Exercise brief: Would you retype exactly the lines below, from the one containing "[00:03:35.00 to 00:03:36.07]" through the end of the entries, both ends included, but not the pictures?

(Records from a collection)

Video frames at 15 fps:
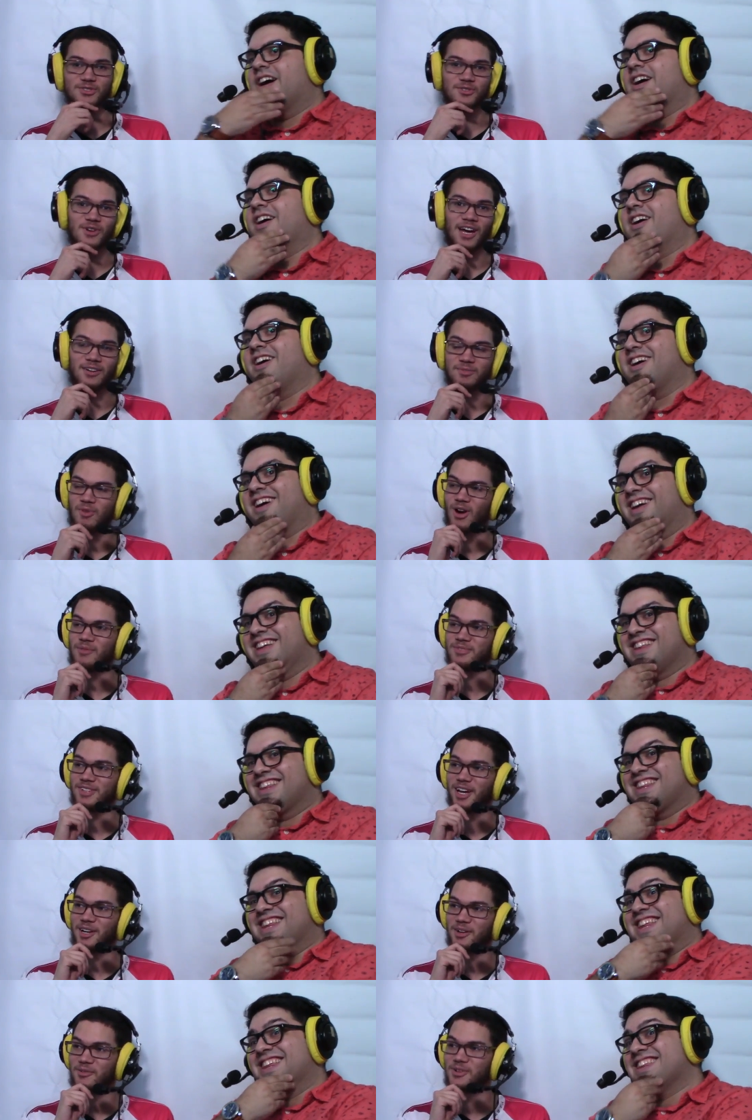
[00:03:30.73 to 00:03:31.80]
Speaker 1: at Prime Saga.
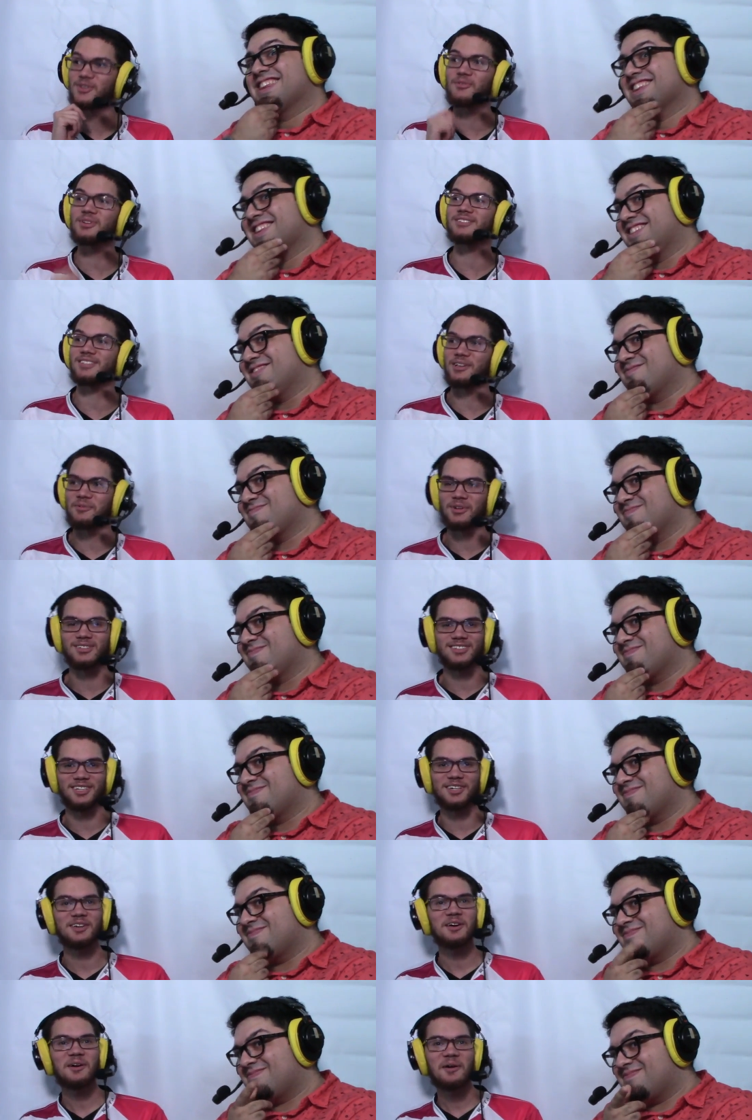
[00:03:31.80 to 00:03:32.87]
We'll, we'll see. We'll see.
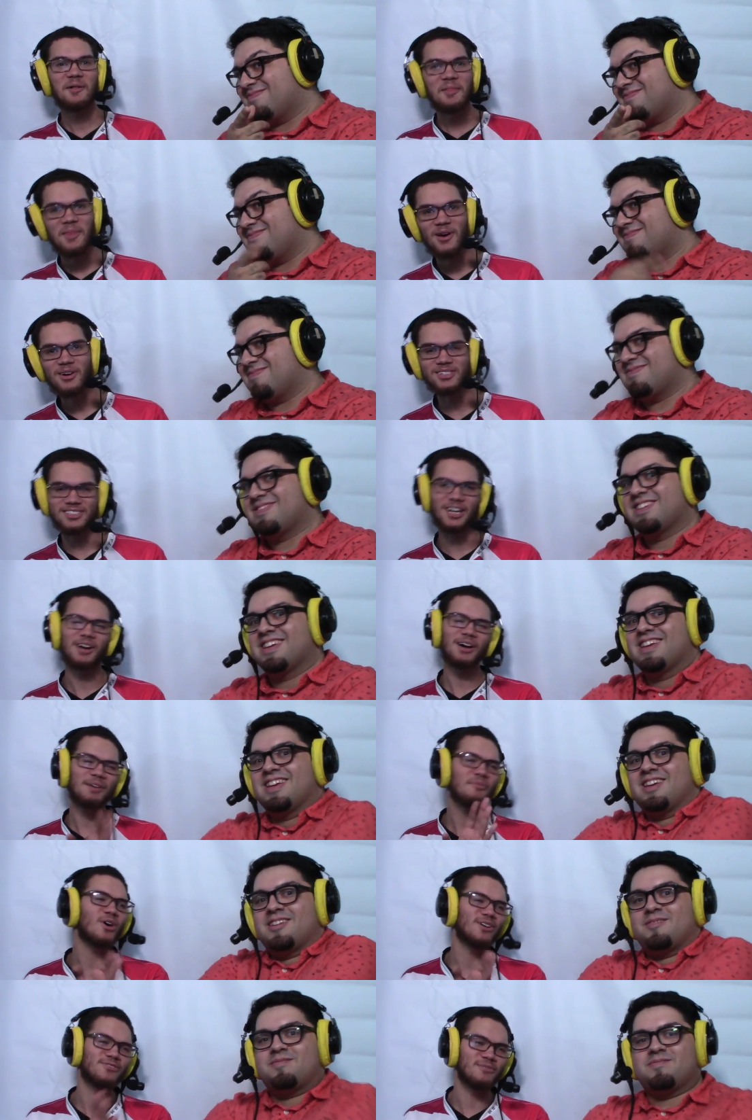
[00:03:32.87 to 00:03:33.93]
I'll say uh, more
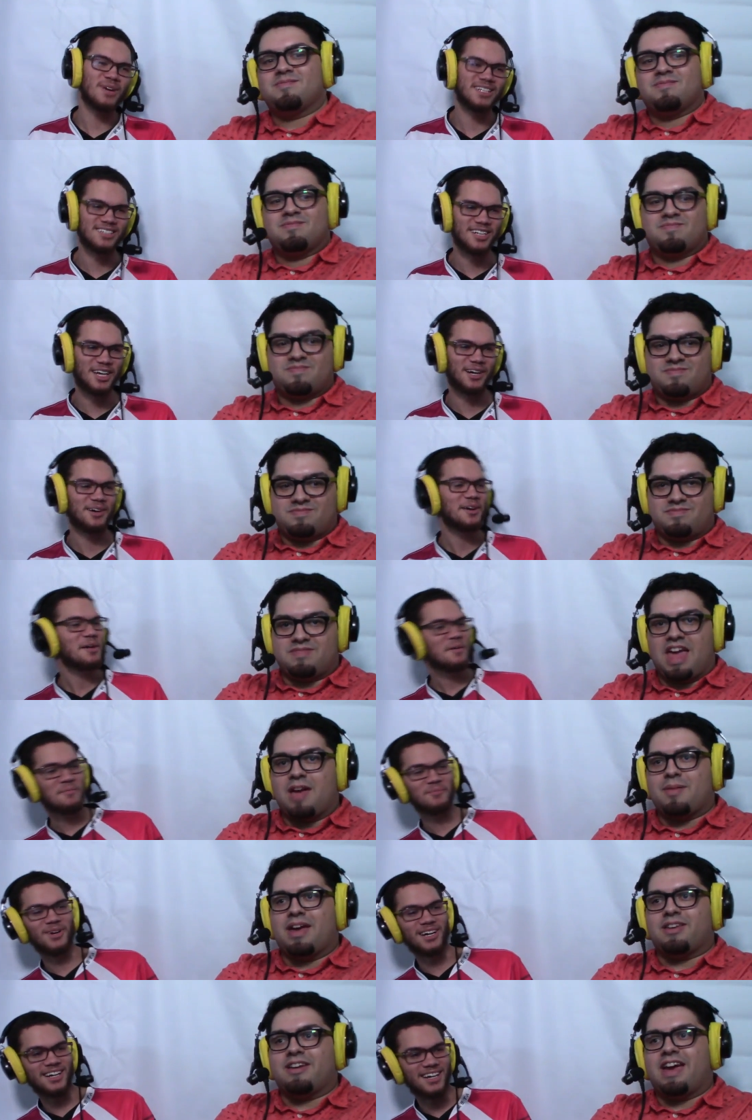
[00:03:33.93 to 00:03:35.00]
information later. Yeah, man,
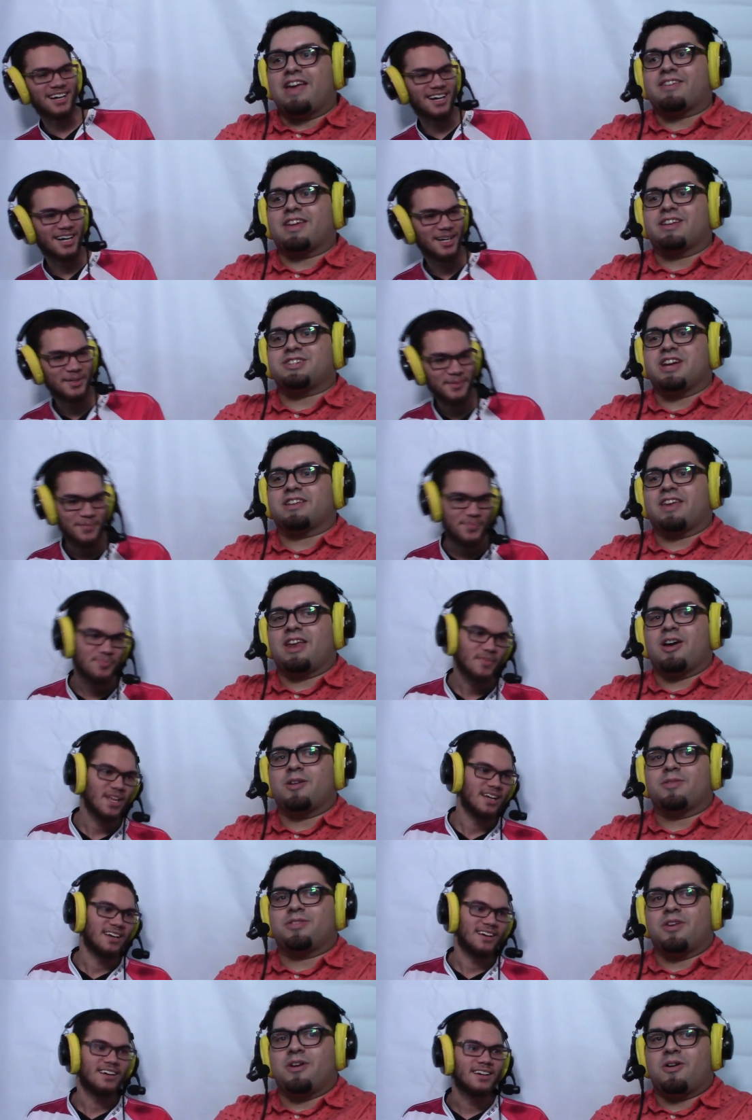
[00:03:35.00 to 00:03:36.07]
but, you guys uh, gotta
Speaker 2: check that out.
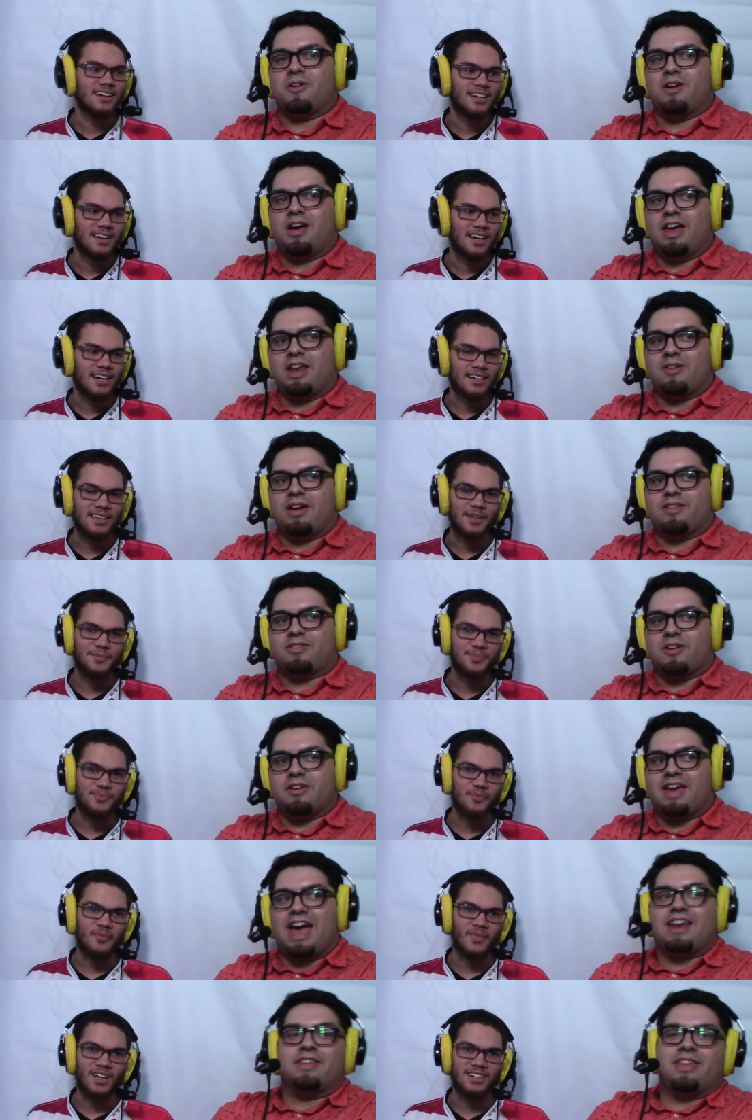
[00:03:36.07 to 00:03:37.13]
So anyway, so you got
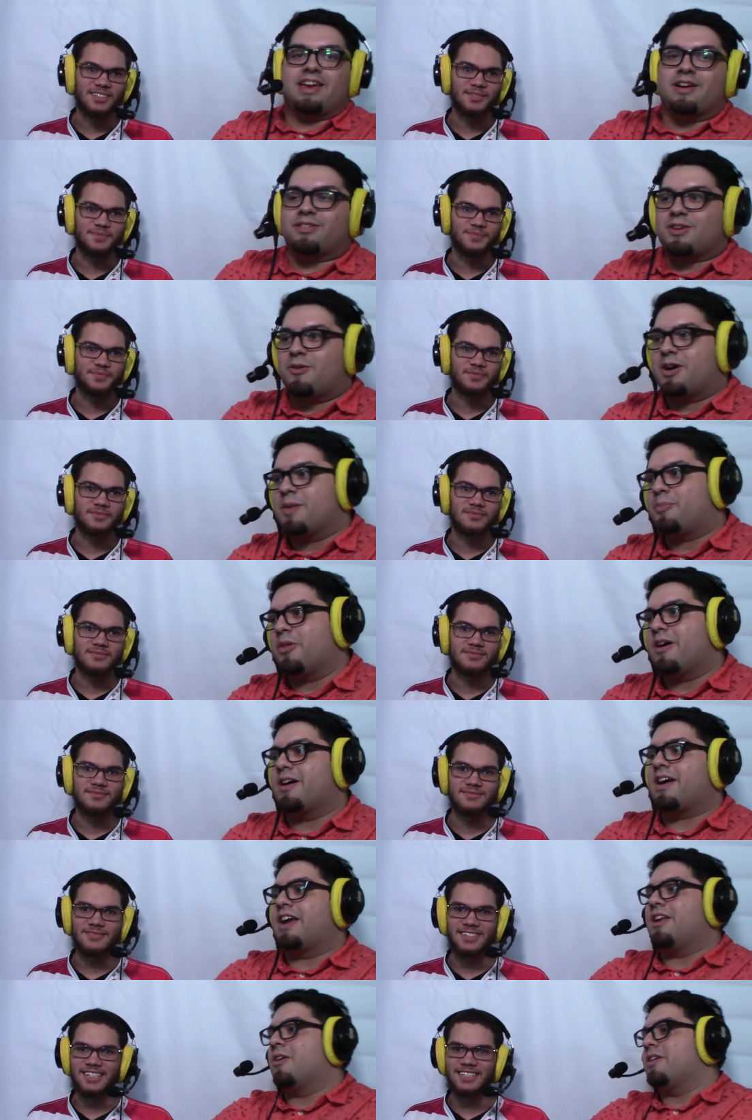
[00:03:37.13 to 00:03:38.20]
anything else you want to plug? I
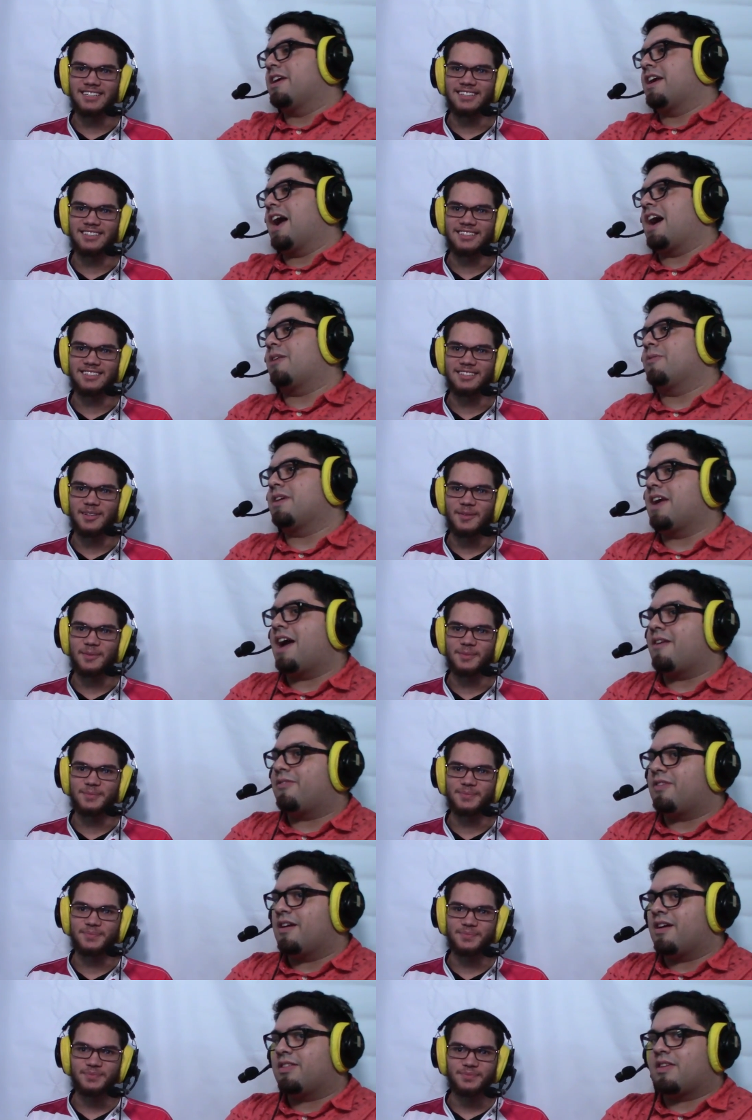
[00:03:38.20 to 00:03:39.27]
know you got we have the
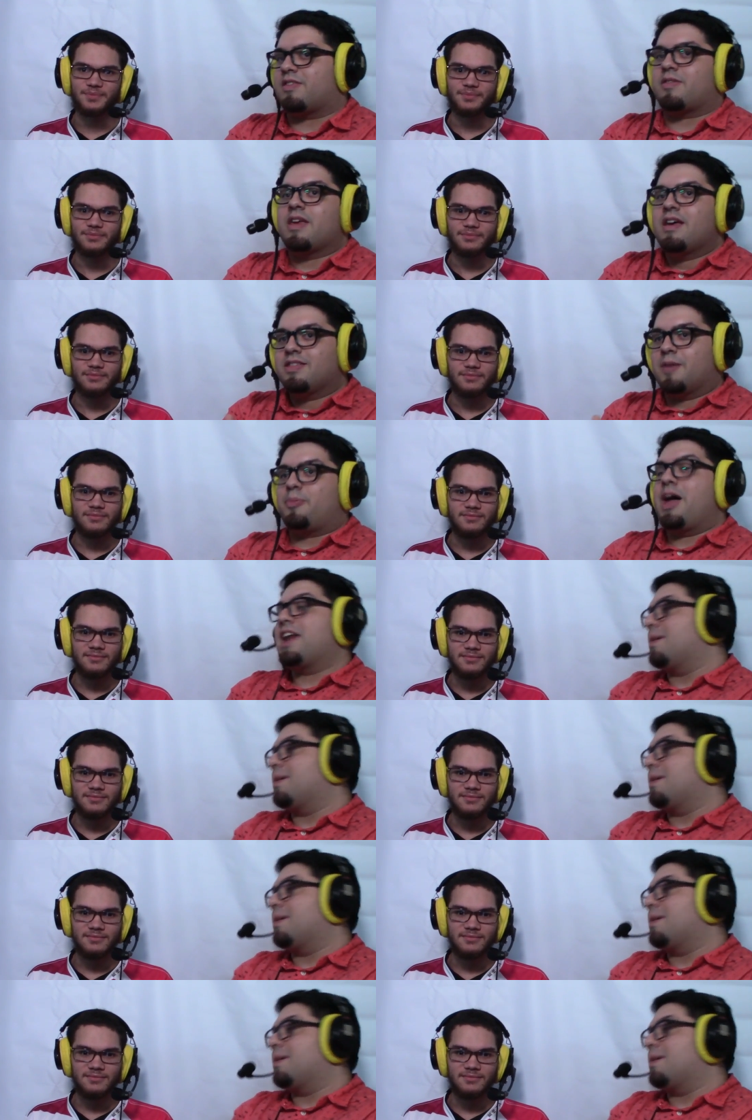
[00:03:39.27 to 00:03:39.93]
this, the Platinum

Response box:
[00:03:35.00 to 00:03:36.07]
but, you guys uh, gotta
Speaker 2: check that out.
[00:03:36.07 to 00:03:37.13]
So anyway, so you got
[00:03:37.13 to 00:03:38.20]
anything else you want to plug? I
[00:03:38.20 to 00:03:39.27]
know you got we have the
[00:03:39.27 to 00:03:39.93]
this, the Platinum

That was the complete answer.